WORK TO COMPLETE: Return all lines of the data in which the string "frames" occurs.

[[ GIVEN RECORDS, beginning ]]

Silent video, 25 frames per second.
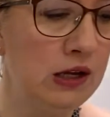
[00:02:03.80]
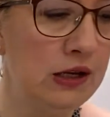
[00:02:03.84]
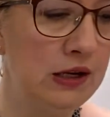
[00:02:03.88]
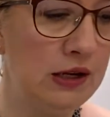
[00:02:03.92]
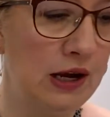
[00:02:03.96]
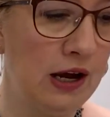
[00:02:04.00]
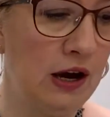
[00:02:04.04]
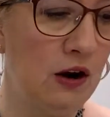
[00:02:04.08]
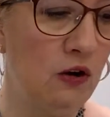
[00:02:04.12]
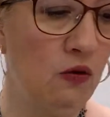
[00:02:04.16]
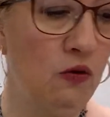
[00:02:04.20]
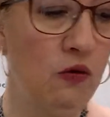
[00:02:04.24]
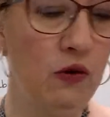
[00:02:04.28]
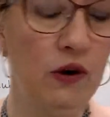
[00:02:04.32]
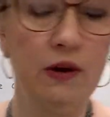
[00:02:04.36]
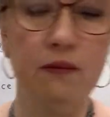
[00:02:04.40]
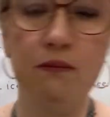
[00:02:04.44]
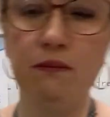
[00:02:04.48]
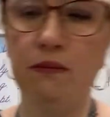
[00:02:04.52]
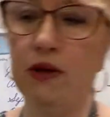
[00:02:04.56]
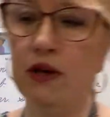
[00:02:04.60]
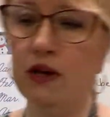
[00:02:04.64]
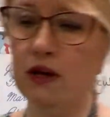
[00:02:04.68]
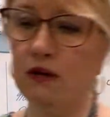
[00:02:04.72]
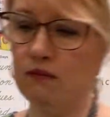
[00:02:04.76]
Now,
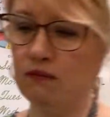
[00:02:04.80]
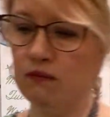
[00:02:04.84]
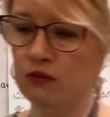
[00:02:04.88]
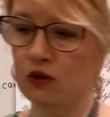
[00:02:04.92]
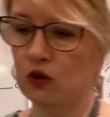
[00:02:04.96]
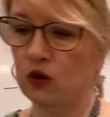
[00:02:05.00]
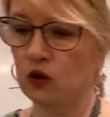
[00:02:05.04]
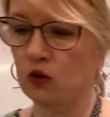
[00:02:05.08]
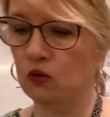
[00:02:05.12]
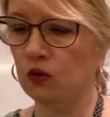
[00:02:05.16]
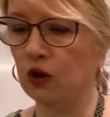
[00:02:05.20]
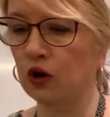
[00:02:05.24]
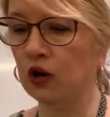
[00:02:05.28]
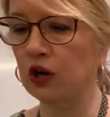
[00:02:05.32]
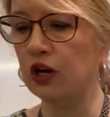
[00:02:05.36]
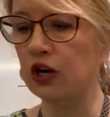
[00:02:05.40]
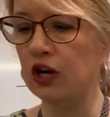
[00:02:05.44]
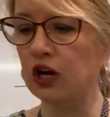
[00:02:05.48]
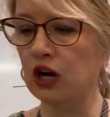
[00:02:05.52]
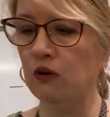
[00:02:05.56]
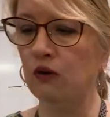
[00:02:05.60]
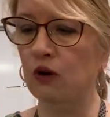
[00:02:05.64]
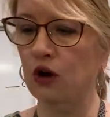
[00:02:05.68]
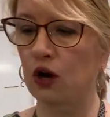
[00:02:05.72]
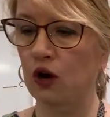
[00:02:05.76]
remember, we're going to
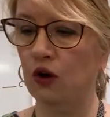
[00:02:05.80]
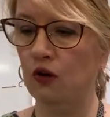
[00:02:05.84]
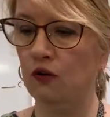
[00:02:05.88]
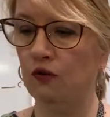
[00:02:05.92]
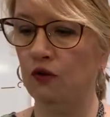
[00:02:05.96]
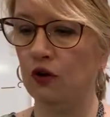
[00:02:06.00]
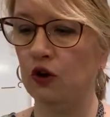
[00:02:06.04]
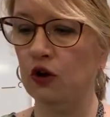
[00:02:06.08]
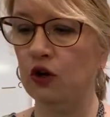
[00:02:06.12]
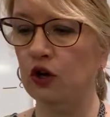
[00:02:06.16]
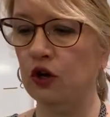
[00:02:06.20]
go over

[[ GIVEN RECORDS, end ]]
[[ GIVEN RECORDS, beginning ]]

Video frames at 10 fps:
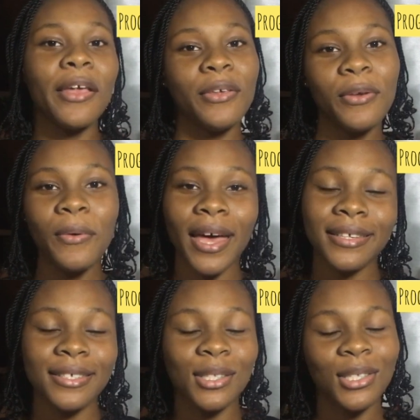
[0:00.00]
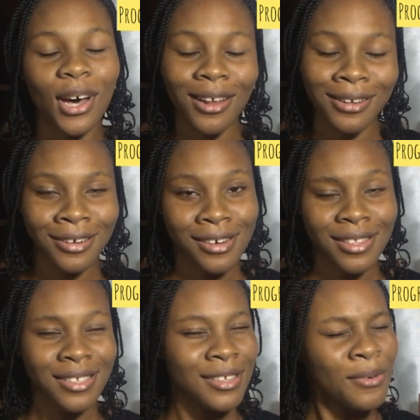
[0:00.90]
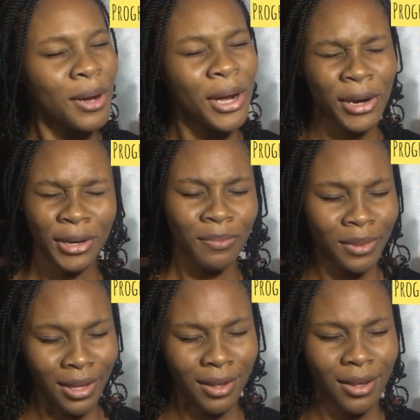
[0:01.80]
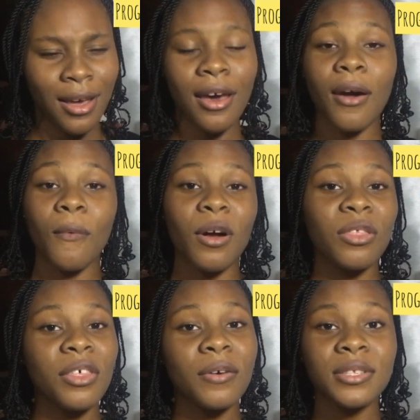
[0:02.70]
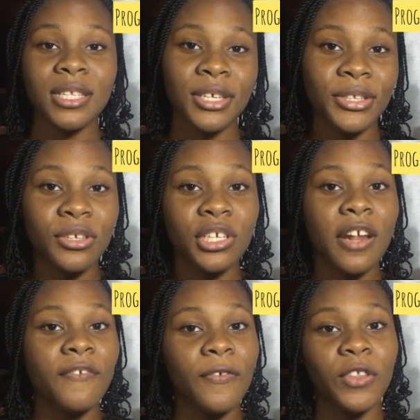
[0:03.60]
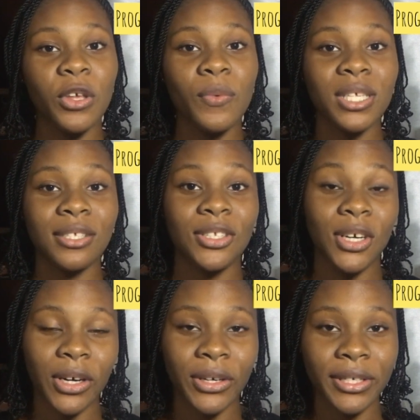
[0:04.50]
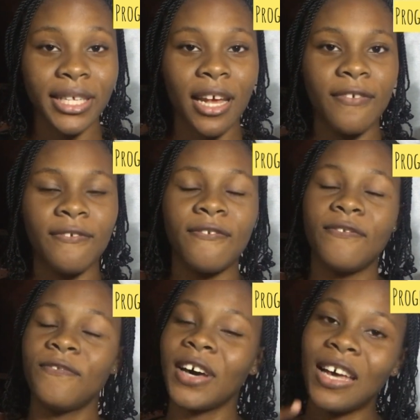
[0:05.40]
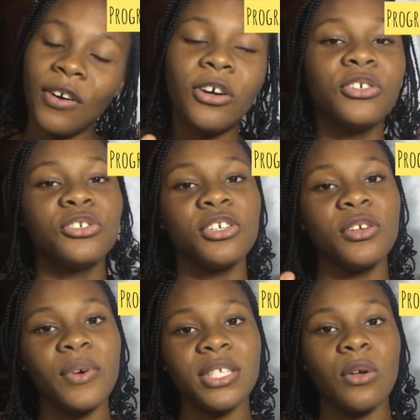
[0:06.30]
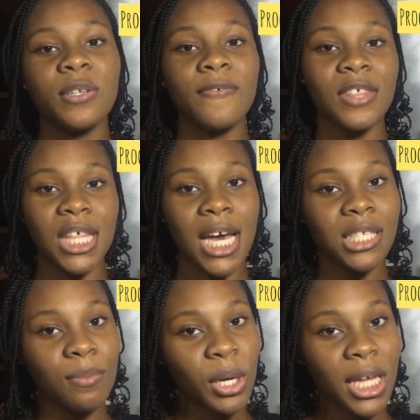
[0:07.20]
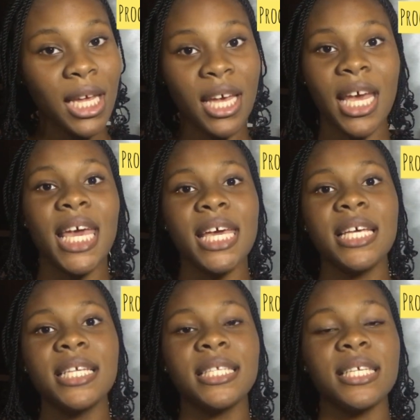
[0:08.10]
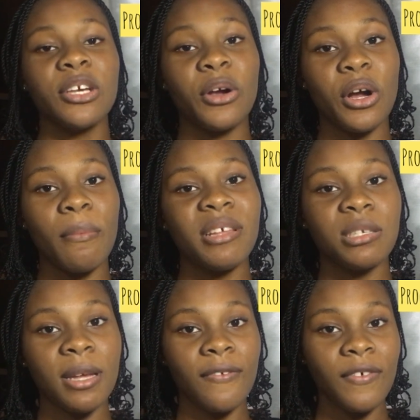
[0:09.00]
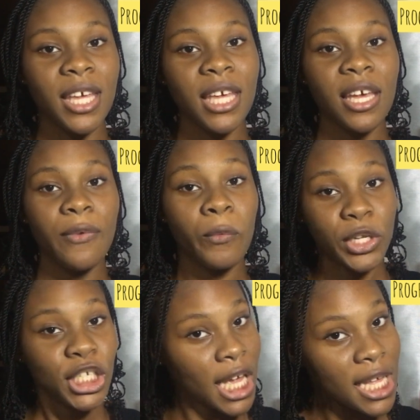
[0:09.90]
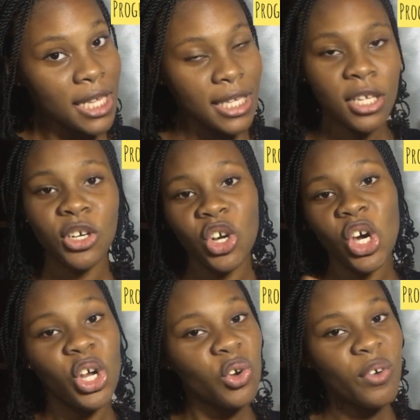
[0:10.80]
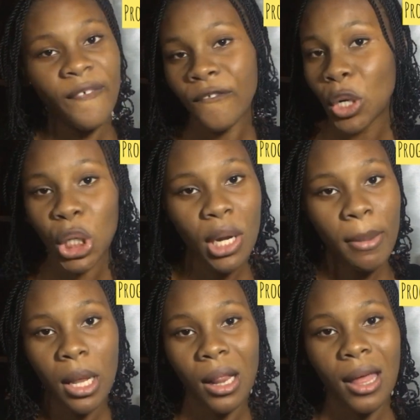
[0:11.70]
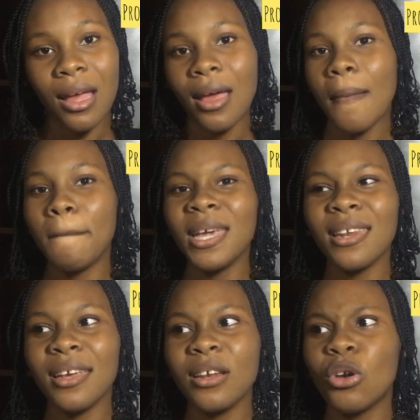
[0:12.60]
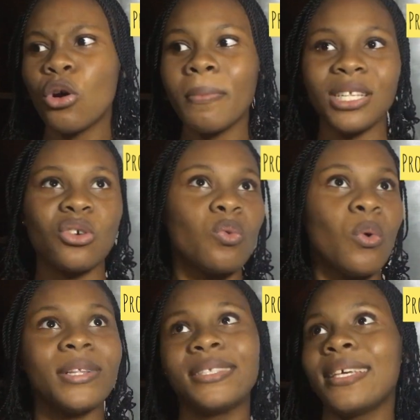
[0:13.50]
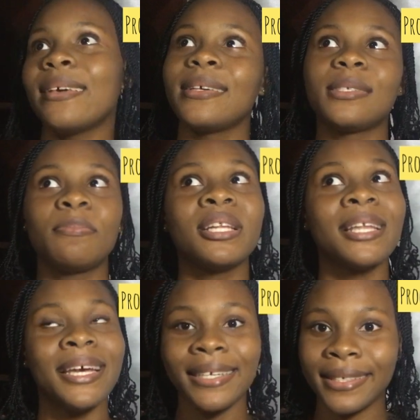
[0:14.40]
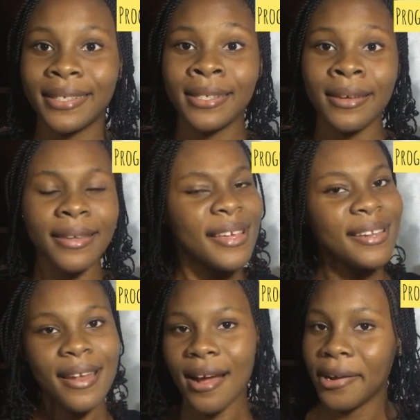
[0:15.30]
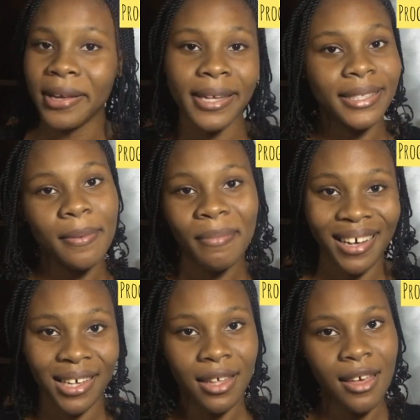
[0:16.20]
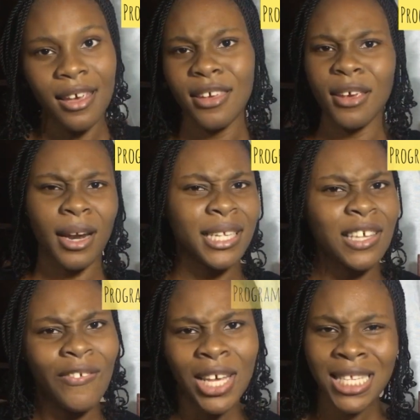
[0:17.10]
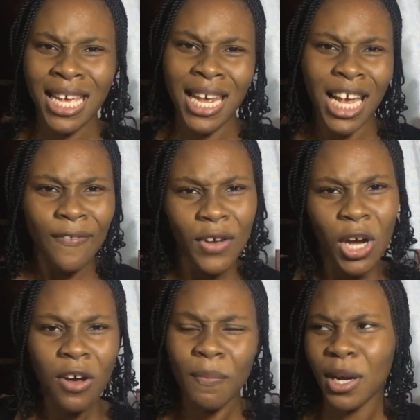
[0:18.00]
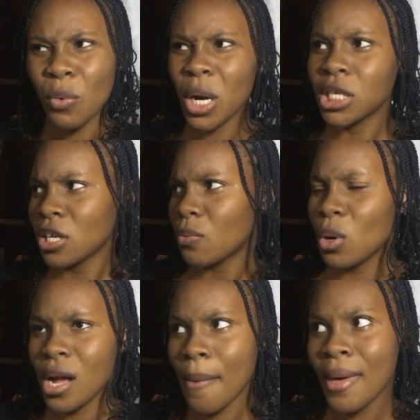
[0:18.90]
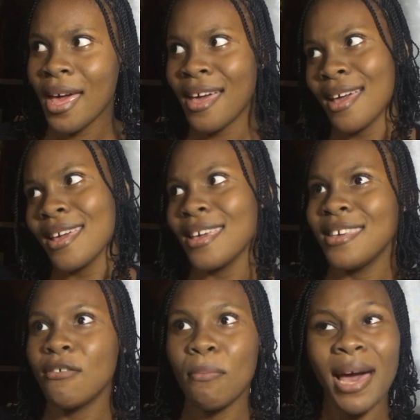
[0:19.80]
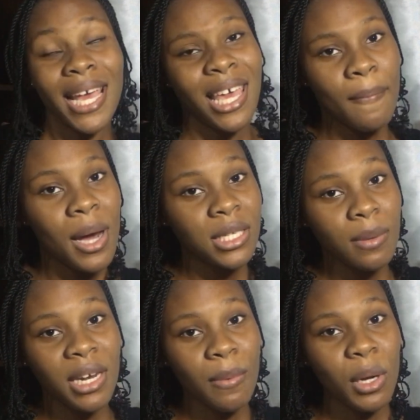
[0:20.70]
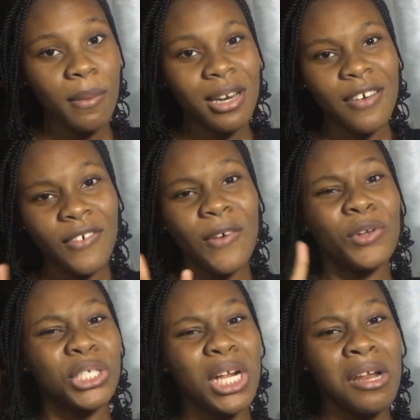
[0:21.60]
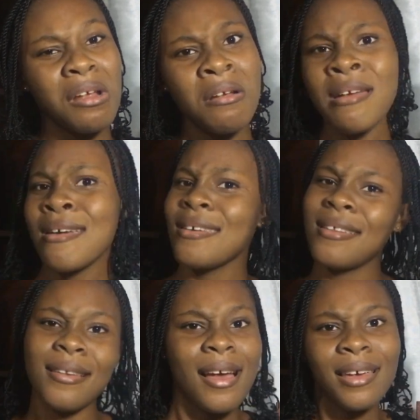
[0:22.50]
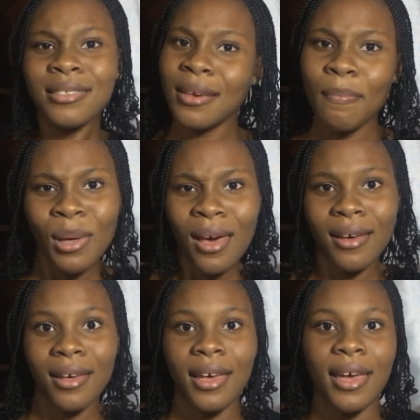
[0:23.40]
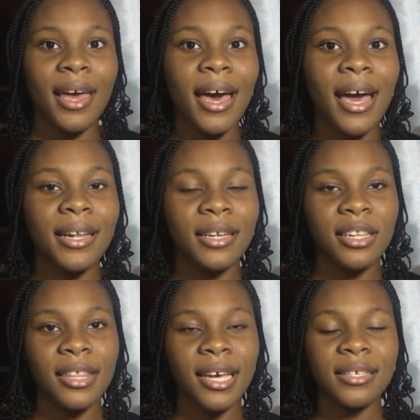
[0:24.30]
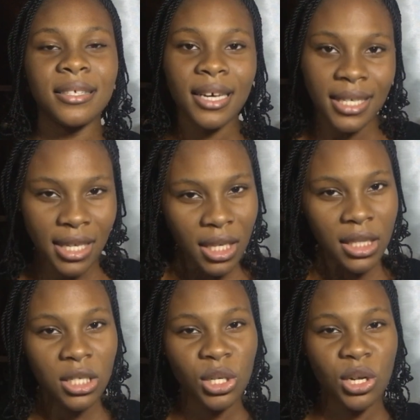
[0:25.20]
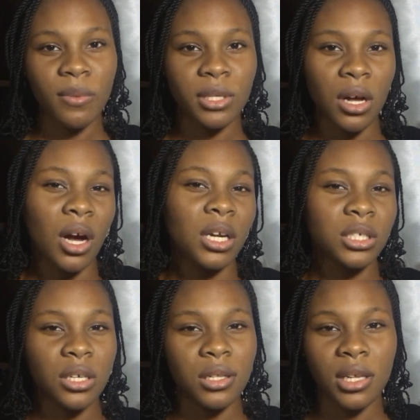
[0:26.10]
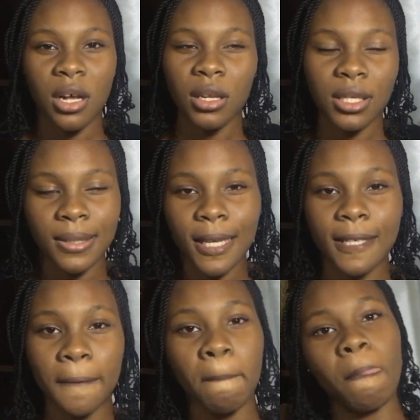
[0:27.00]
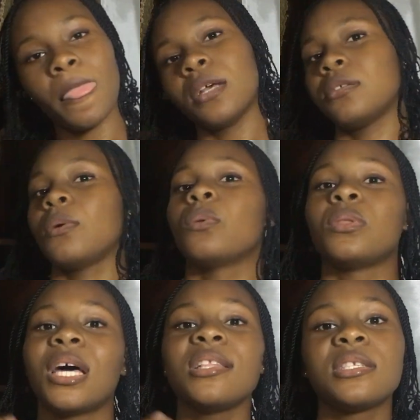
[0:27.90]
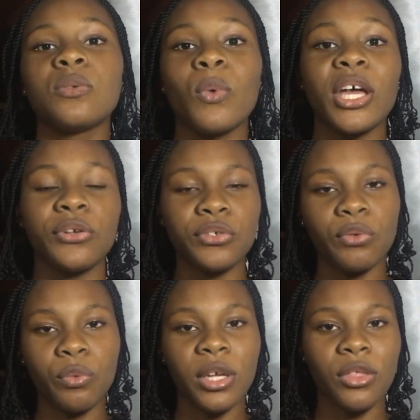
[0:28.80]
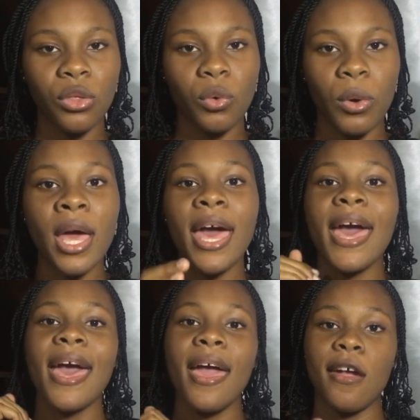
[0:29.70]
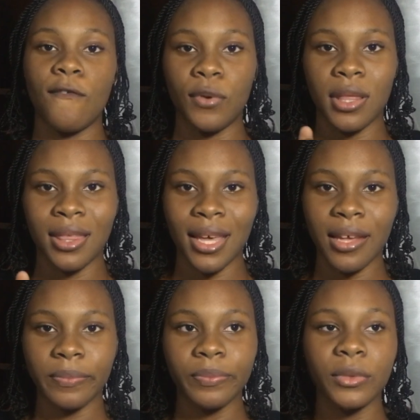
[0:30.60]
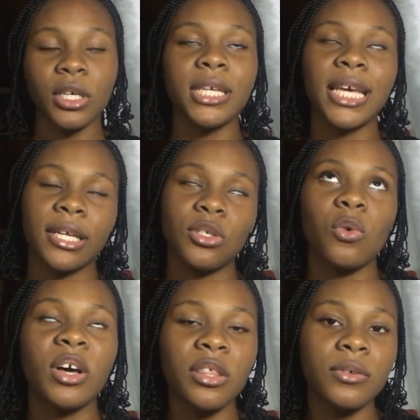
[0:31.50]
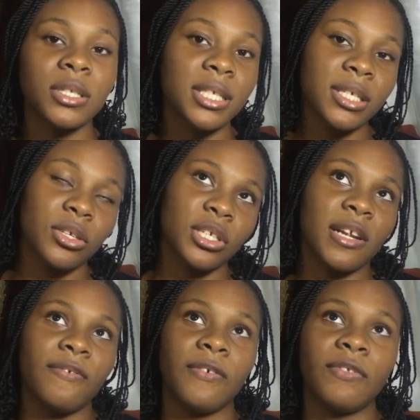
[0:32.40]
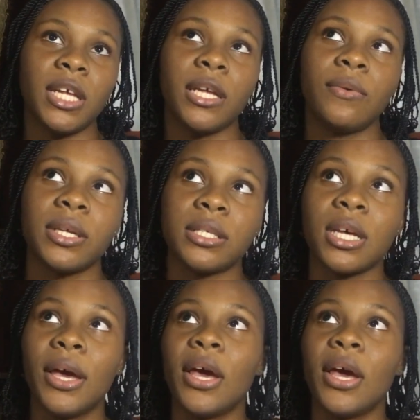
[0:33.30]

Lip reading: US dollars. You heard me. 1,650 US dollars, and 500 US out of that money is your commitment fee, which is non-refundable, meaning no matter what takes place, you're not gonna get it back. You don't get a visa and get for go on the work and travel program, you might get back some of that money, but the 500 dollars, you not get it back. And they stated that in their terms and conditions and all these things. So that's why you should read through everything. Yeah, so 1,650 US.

[[ GIVEN RECORDS, end ]]

RESPONSE TO THIS EXERCISE:
Silent video, 25 frames per second.
Video frames at 10 fps:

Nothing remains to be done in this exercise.